One of the most common activities on the browser is doing searches.
There are a number of search engines you can use. Each of these is a website.
| Name | URL | Comments |
|---|---|---|
| www.google.com | This is currently the most popular search engine. Google offers many other services, such as maps and email (Gmail). They seem to have the best maps. | |
| Bing | www.bing.com | An alternative to Google, operated by Microsoft. There are many other services, including maps and email (Hotmail). One of the best services is "Bing411" which allows you to look up telephone numbers, and it works on your cell phone. No more paying 99 cents every time you call information on your cell phone. This is part of the Bing site but can be reached by phone by calling 1-800-bing411. |
| Yahoo | www.yahoo.com | This was once the most popular search engine, but in recent years it has declined in popularity. It was cool when it was noncommercial and run by grad students from Stanford, but lost a lot of coolness when it apparently got taken over by guys in suits from ATT/Pac Bell. |
To do a search you have to consult one of these websites. Your web browser may have a facility to forward searches to one of the Search engines automatically, but there is still a website doing the search. You sometimes hear about people who are typing their questions "into the internet". This is nonsense. The internet is a network of computers and you can't type into it. You need to consult a specific search engine and enter your search there.
The most basic search is to type the name of the thing you are looking for in the search box.
For my first search I am going to look for the famous composer PDQ Bach. So, I will go to the Google website and see what I can find.

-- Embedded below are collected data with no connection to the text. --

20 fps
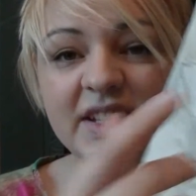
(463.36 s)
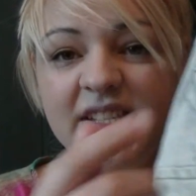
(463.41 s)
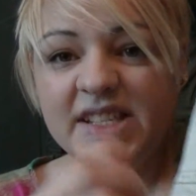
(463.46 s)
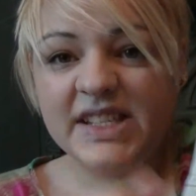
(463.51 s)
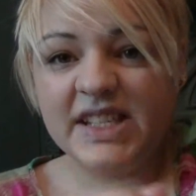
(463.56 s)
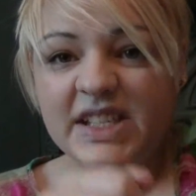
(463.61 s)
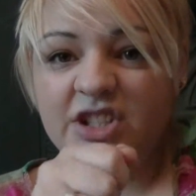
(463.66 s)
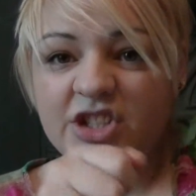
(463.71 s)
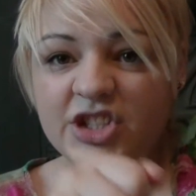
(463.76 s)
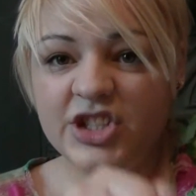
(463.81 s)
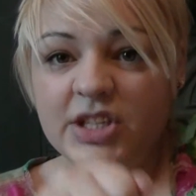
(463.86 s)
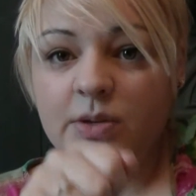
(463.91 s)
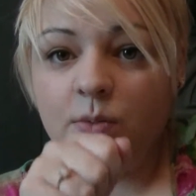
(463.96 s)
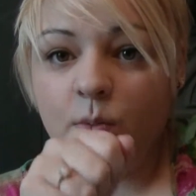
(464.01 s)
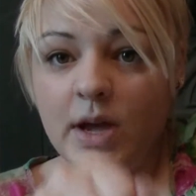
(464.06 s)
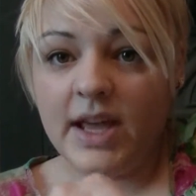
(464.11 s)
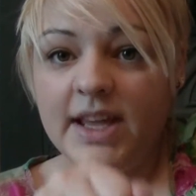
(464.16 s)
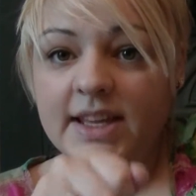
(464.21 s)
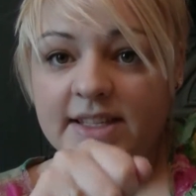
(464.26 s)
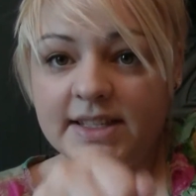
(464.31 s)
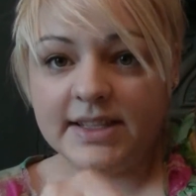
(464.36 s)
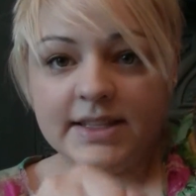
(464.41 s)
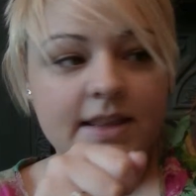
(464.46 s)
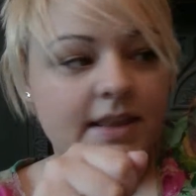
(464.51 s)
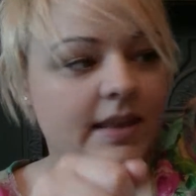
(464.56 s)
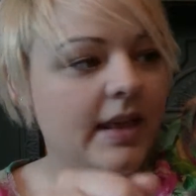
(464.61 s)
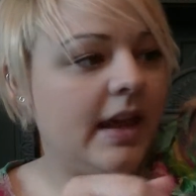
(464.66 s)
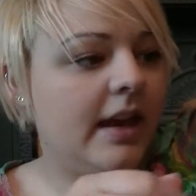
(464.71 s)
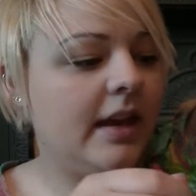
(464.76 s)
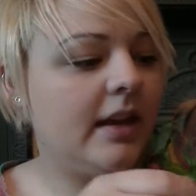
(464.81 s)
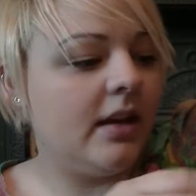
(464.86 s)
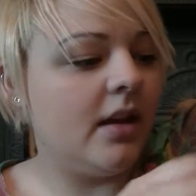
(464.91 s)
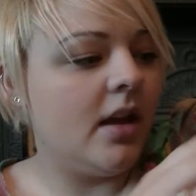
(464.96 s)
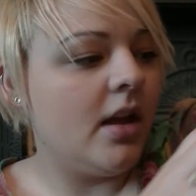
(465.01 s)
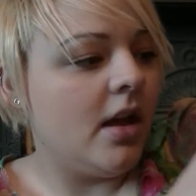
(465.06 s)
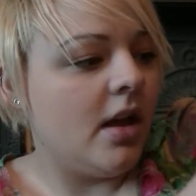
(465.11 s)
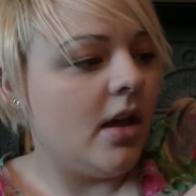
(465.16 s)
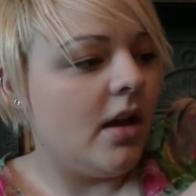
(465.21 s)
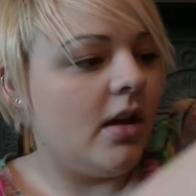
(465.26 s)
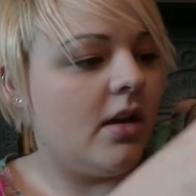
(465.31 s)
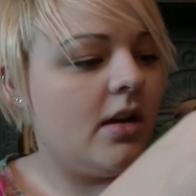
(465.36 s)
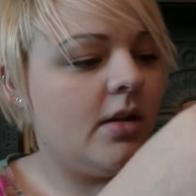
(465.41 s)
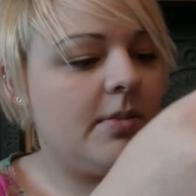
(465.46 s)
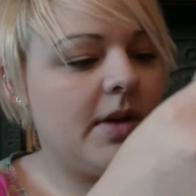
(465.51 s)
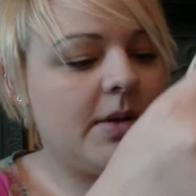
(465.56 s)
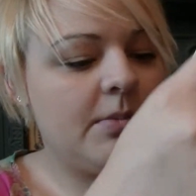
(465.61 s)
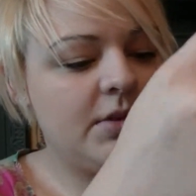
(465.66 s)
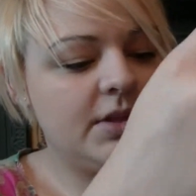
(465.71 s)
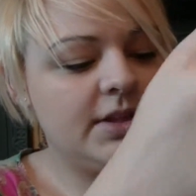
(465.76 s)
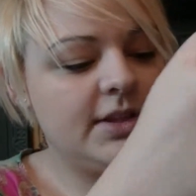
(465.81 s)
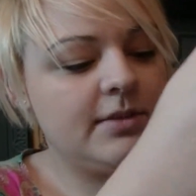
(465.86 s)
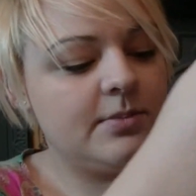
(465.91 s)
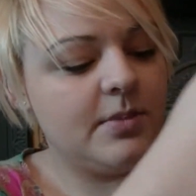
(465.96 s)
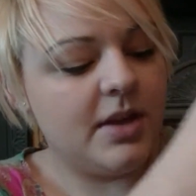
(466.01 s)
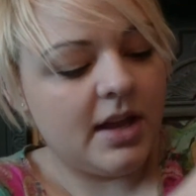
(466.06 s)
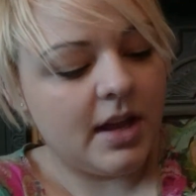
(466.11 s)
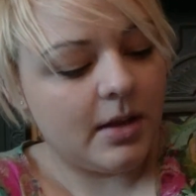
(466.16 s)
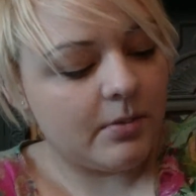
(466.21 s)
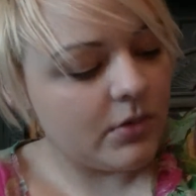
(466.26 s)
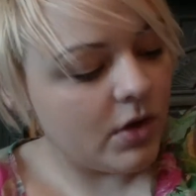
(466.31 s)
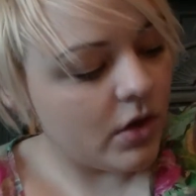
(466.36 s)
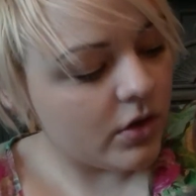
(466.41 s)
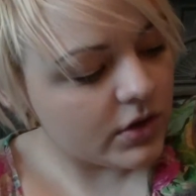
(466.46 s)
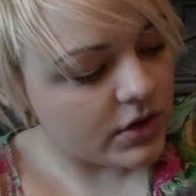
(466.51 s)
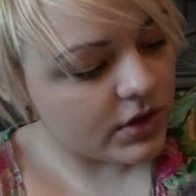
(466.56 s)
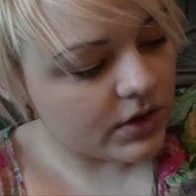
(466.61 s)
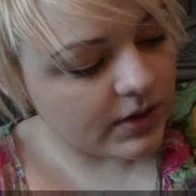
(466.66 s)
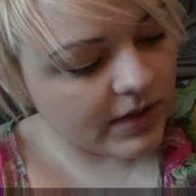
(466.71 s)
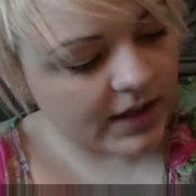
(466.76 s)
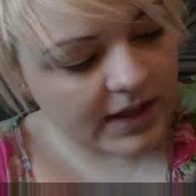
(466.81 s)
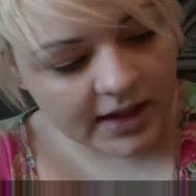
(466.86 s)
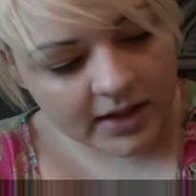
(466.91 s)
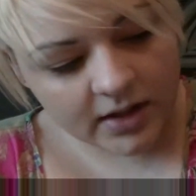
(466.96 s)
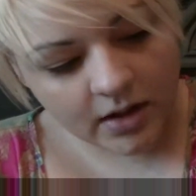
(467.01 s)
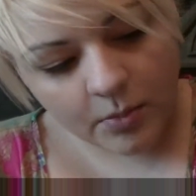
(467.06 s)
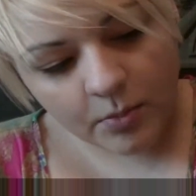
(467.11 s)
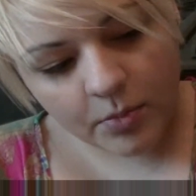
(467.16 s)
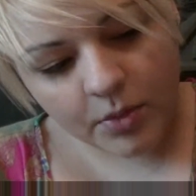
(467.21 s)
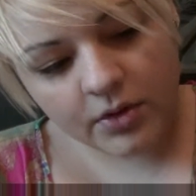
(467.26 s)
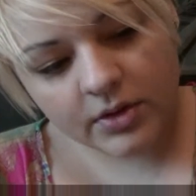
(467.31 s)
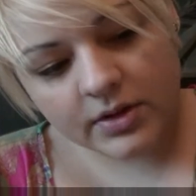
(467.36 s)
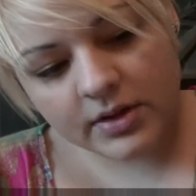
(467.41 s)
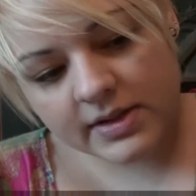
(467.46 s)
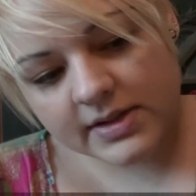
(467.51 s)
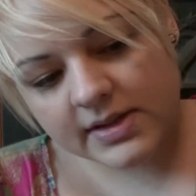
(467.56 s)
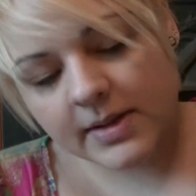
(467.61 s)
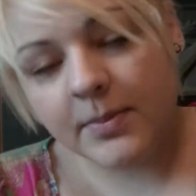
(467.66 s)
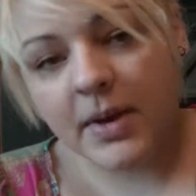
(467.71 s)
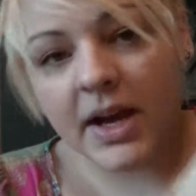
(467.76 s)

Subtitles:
cinchy waist thing. I must admit, I'm not too keen on buttons.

Before I could even finish typing my search, I started getting answers. Right away, I see three sites that talk about PDQ Bach. The first two are sites that belong to the performer Peter Shickele, and the third one is a Wikipedia article.
Let's try the same search on Bing. I will go to that site and type my search again.
The answers we get are pretty much the same as with Google.
When you do a search you want to choose good search terms. The search engines do word matching. They don't understand English. They don't know what you are trying to ask. So what you do is try to figure out what keywords will locate the document you want to find.
Let's say you want to find the birthday of George Washington. You would search for "birthday george washington". You would not type a full English language question into the web browser.
There's another reason you don't type questions into a search. Adding extra words causes false positives, which are pages you don't want in your search results. Remember, it's doing word matching. So if you look for "What is the birthday of George Washington" it will respond with all pages that have the word "What" and all pages that have the word "is" and all pages with "the" or "of". It will return with millions of pages that have nothing to do with what we are looking for.
So, keep your list of keywords short and specific so that you get useful results and avoid confusing the computer. Avoid false positives.
To summarize our searches:
birthday george washington | good search terms |
What is George Washington's birthday? | bad search |
You might actually get the right answer with the second search but the first one is the right way to do it.
Every quarter we will have a few students who insist on typing their questions "into the internet". It is unfortunate so see that many people completely do not understand how the search thing works. They may occasionally get right answers by accident, but if you understand how things work, you can get better answers, faster, with less irrelevant hits.